Resident Press reported last week that the Arkansas Activities Association has suspended all high school athletics competition in the state through March 30. The administrator interviewed at the AAA further indicated that the suspension applied to competition only. At that time, the decision to practice was that of the local school districts.
On Monday, the AAA expanded this suspension to include practice sessions. RP contacted the AAA on Monday to again ask for a clarification of the AAA suspension period. When asked if the ban included practice sessions that contradicted their original statement, the AAA official responded, ” Yes, (suspension includes practices) after the Governor closed all schools, we enacted a dead period. This was different than our original statement before the schools were closed.”
“Dead periods” are not uncommon to high school sports in Arkansas. Dead periods fall every year during the last week in June and the first week in July, prohibiting schools to practice, workout, or meet with coaches during this period. It was originally designed to give both student-athletes a break in the summer, and to relieve coaches from criticism that some may be working harder or longer hours during the summer than others. The dead period gave everyone two weeks off before the school sports season began for the upcoming school year.
The use of the term “dead period” by the AAA is consistent with the summer dead period in which no competition or practices can take place during the March period that was announced last week.
This is a very difficult time for everyone, and to some, the mere conversation about sports when people around the world are dying from the COVID-19 virus is hard to understand. But in small town America, high school sports are part of the everyday fabric of life, and not having the opportunity for citizens to watch their children compete against those from neighboring communities is a tough adjustment. Amid everyday life that may include unemployment, difficulties at home, sickness, etc., sports are a relief to the everyday world for a lot of people.
But here is the upside to all of this. Locally, our weather forecast has indicated that approximately five out of the next ten days will include rain, So, even if the suspension period were not in effect, there would have been a good possibility that the games would not have been played this week. Secondly, most schools have an abbreviated sports schedule during spring break. Some, in fact, do not play during spring break. So, if…..the AAA decides to reinstate sports on March 30, and, if…..the Governor reopens schools on or about that date, there is the possibility that high school sports in Arkansas could resume to some degree without our students having missed that much of their schedules.

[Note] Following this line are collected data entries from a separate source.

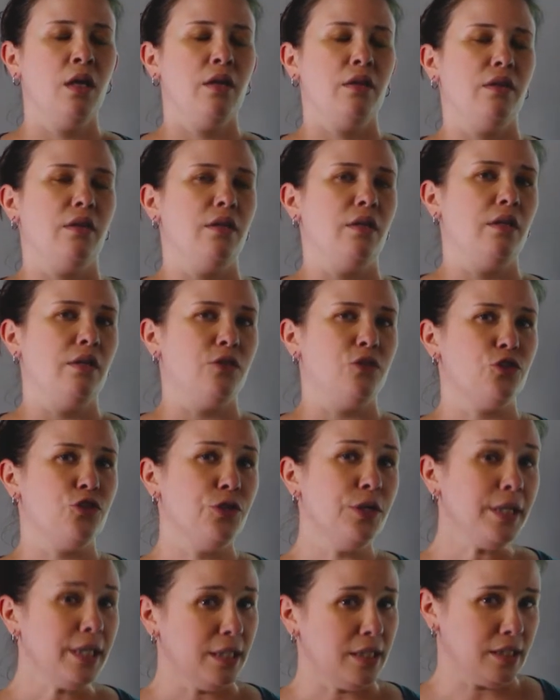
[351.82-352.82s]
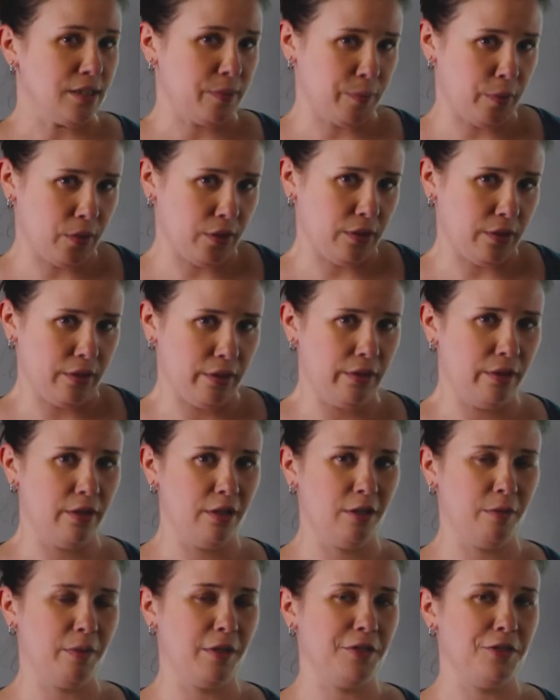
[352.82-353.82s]
The trickiest part
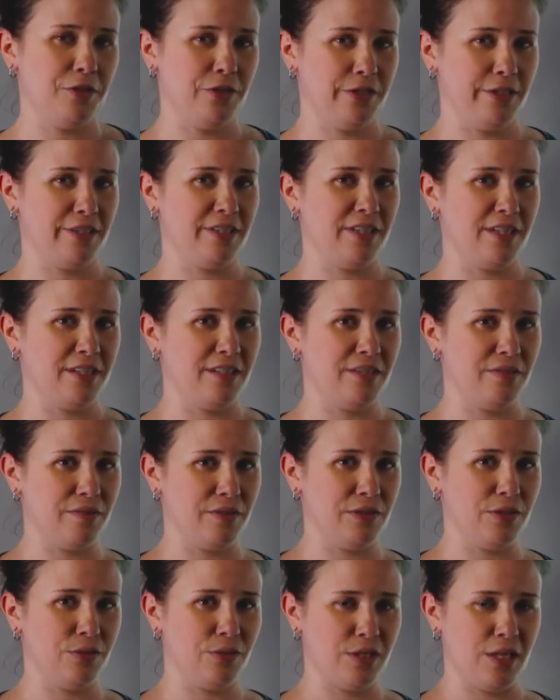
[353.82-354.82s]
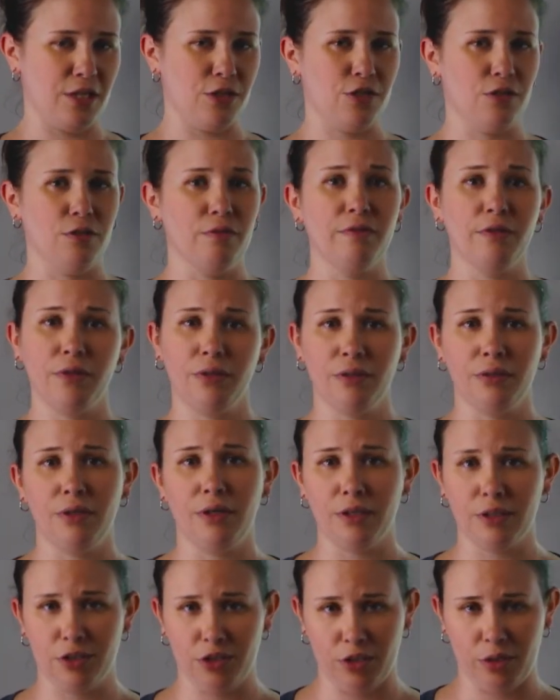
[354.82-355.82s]
about using scientific notation are very
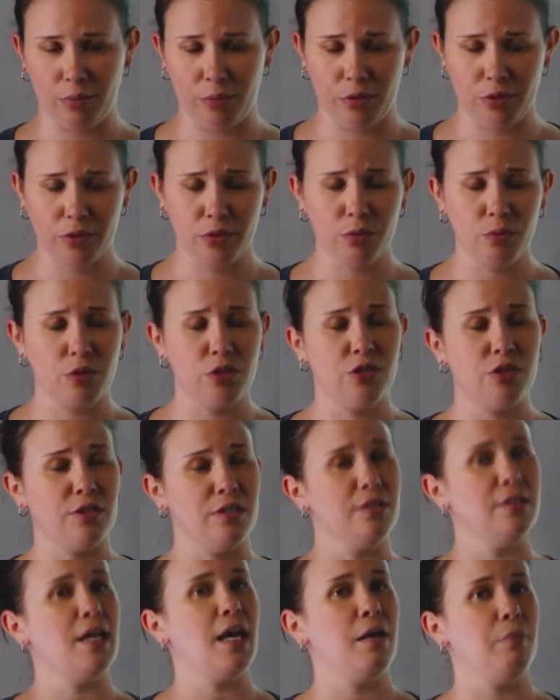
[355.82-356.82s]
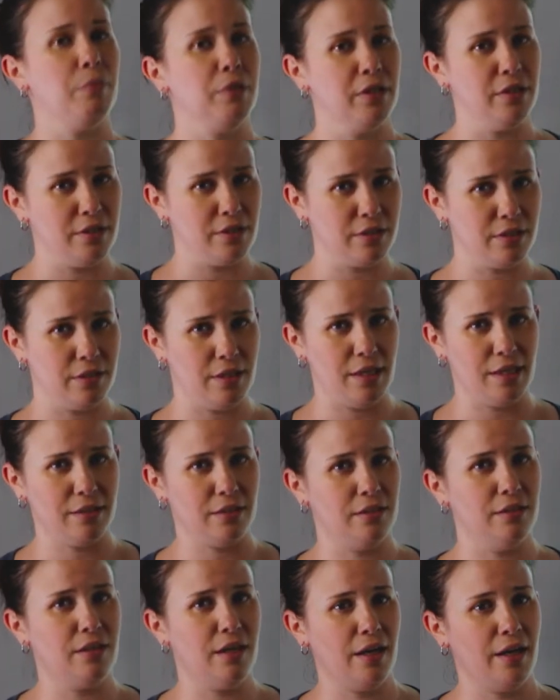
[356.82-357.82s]
large numbers, which does happen in this class
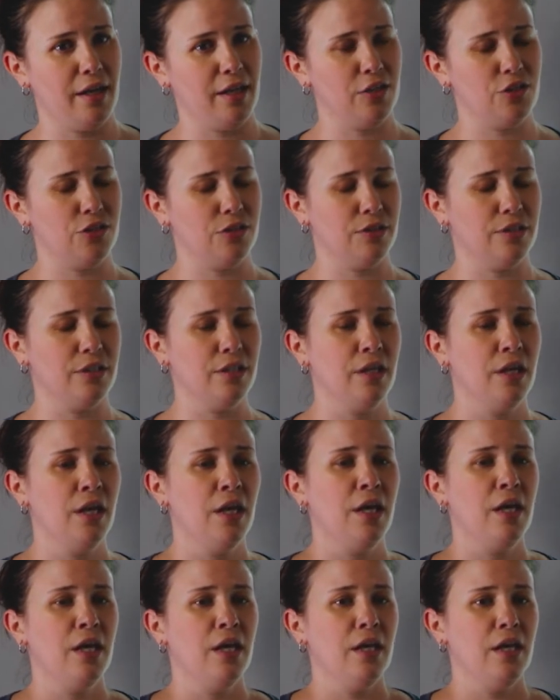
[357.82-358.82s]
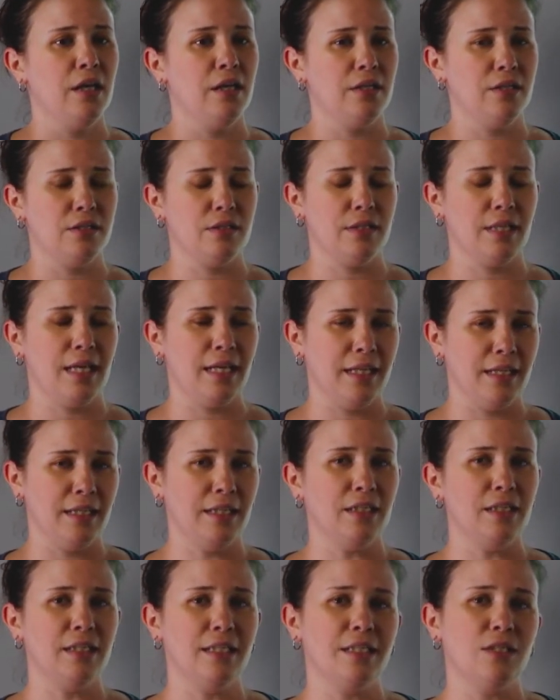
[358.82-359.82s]
a lot actually, is getting
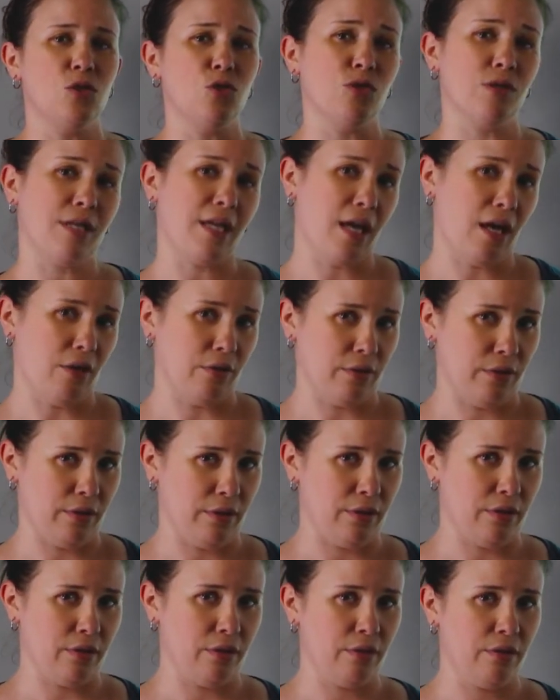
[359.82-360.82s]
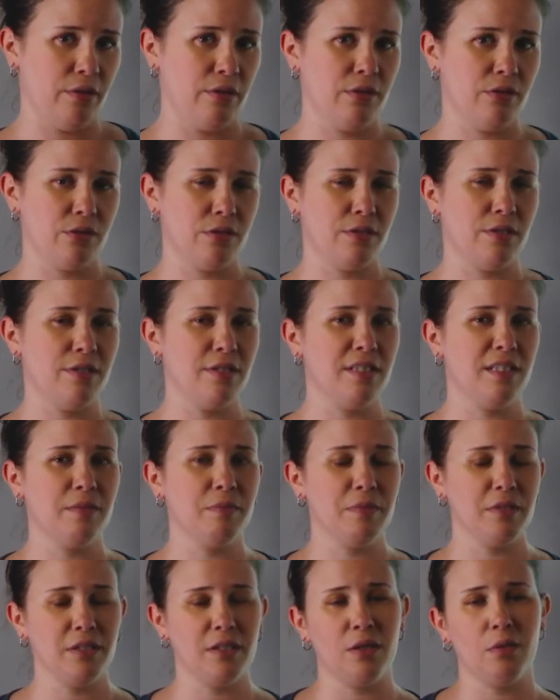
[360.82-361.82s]
it into the calculator. So this is
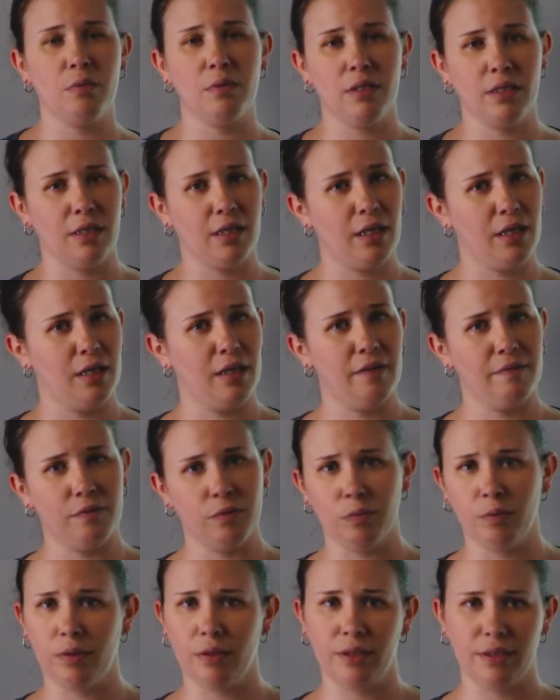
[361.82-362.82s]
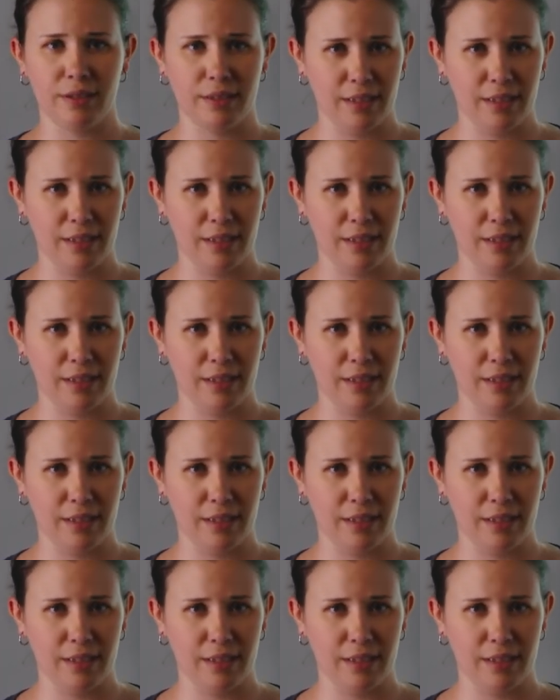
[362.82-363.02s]
something that we're going to kind of have to work on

In my interview with the AAA official, he continued by saying, “We strongly encourage all club, travel, and non-athletic programs to follow suit with the State Associations, NCAA, MLB, NBA and other sport organizations and cease practice and play. Join the effort to stop the COVID-19 virus so we can ALL return to play.”
So, in a much broader and serious sense, the COVID-19 virus will be the ultimate determining factor. Certainly, no one wants our children to be put at risk just to play or practice. If the virus were to occur in a school’s local county, I would expect that to play a major factor in the decision to continue sports. The bottom line is, we all love sports and want our sports lives to resume as closely to normal as possible, but none of us could bear the thought of one of our children getting sick with the virus because we rushed the decision to resume sports competition and practices. Or, the thought of a grand parent who contracted the virus while attending a grand son or daughter’s game. The thought of this happening would be unbearable.
When I asked the AAA if there had ever been a case like this in which all sports were suspended due to an illness or viral epidemic, the response was, “To my knowledge we have never had a situation like this.”
These are extraordinary times, and it will take extraordinary sacrifices on all of our parts. Let’s protect our children and coaches first, and then we can get on with the sports that we all hold near and dear to every community.